Qiu Jianguo, furieux, confronta son beau-frère à plusieurs reprises. Sous le charme de la femme fatale, il insista pour divorcer, affirmant que l'enfant devait rester avec lui.

La famille Qiu ne pouvait évidemment pas laisser un étranger harceler leur fille. Les proches devaient se réunir pour discuter de cette affaire honteuse et décider de la marche à suivre.

Qiuqin restait inflexible

: le divorce était impossible. Elle préférait mourir plutôt que de divorcer

; même si son mari ne revenait jamais, elle conserverait son titre, la famille ne se désintégrerait pas et personne ne pourrait se moquer d’elle et de sa fille.

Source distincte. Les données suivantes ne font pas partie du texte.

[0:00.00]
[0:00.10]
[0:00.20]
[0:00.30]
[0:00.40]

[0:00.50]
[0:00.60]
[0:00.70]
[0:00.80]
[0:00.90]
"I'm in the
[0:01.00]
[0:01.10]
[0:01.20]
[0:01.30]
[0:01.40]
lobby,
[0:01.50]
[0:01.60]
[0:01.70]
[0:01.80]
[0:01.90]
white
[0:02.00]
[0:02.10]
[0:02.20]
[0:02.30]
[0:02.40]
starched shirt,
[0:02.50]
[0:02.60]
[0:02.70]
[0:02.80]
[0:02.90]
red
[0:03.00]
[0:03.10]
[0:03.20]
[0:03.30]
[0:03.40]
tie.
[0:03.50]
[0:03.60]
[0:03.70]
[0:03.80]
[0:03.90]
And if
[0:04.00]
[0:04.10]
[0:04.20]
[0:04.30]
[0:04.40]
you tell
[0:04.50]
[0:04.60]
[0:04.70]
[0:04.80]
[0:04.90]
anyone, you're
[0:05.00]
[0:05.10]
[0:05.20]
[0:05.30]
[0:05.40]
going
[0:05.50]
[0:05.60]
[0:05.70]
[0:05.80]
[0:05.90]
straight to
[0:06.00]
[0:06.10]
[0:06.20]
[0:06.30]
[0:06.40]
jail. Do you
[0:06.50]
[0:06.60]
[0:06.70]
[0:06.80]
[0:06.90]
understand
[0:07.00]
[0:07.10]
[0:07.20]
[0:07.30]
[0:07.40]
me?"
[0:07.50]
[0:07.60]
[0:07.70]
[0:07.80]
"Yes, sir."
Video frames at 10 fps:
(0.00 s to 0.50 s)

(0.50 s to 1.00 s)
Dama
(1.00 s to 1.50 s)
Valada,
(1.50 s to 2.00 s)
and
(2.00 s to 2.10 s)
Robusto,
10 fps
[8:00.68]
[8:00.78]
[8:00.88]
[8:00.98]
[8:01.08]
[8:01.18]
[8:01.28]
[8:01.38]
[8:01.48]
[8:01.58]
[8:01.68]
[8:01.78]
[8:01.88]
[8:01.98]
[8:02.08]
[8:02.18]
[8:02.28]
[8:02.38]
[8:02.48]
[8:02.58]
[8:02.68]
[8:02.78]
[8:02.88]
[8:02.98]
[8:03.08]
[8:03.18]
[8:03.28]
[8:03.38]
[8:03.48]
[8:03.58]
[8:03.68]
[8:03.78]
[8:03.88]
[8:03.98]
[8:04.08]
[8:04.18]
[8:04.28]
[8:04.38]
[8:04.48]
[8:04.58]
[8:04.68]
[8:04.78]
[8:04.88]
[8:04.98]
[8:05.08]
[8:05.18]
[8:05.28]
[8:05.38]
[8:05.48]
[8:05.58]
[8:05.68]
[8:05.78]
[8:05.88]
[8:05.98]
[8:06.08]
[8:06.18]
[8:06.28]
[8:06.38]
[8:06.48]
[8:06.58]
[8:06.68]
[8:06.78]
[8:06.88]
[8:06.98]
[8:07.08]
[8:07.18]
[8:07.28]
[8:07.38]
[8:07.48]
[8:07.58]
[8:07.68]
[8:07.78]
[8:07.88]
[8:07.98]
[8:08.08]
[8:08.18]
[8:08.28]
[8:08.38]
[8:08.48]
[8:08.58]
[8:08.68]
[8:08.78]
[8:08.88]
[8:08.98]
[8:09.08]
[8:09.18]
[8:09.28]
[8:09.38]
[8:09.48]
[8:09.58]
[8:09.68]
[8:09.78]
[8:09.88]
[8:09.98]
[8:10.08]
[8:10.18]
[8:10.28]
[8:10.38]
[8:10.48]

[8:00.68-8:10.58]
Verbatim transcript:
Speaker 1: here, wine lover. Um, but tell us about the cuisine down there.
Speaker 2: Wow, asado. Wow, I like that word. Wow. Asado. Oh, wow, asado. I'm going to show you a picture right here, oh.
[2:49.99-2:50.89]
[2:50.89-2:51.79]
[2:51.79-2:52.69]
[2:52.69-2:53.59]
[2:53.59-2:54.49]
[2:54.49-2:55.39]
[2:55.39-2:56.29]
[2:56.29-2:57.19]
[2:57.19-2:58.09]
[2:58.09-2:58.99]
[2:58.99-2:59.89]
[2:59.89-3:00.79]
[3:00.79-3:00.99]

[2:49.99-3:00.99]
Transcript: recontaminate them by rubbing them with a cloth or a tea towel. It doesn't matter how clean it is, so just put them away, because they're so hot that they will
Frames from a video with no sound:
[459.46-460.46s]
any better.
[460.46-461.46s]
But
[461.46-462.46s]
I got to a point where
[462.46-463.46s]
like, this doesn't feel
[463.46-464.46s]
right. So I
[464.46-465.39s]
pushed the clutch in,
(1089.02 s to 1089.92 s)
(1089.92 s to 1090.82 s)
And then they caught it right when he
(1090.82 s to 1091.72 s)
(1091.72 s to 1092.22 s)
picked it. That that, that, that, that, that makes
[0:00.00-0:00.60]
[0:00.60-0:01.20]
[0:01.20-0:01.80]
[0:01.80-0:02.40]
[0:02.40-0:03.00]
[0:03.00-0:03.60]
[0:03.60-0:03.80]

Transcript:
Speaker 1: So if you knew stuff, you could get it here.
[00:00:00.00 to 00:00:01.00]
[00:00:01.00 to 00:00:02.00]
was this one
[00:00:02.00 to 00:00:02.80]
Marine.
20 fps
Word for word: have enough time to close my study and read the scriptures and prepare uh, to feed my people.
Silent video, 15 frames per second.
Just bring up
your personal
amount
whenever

Qiuqin serra le mouchoir qu'on lui tendait. Ce mouchoir de piètre qualité était déjà trempé de larmes. Son visage délicat avait été prématurément marqué par le dur labeur des champs et les tâches ménagères insignifiantes. Sa peau était rugueuse et ses cheveux, attachés sous le vent et le soleil, avaient perdu leur éclat juvénile et étaient devenus jaunes et rêches.

Shang Lin la regarda à travers la fente du bureau, ressentant une pointe de tristesse.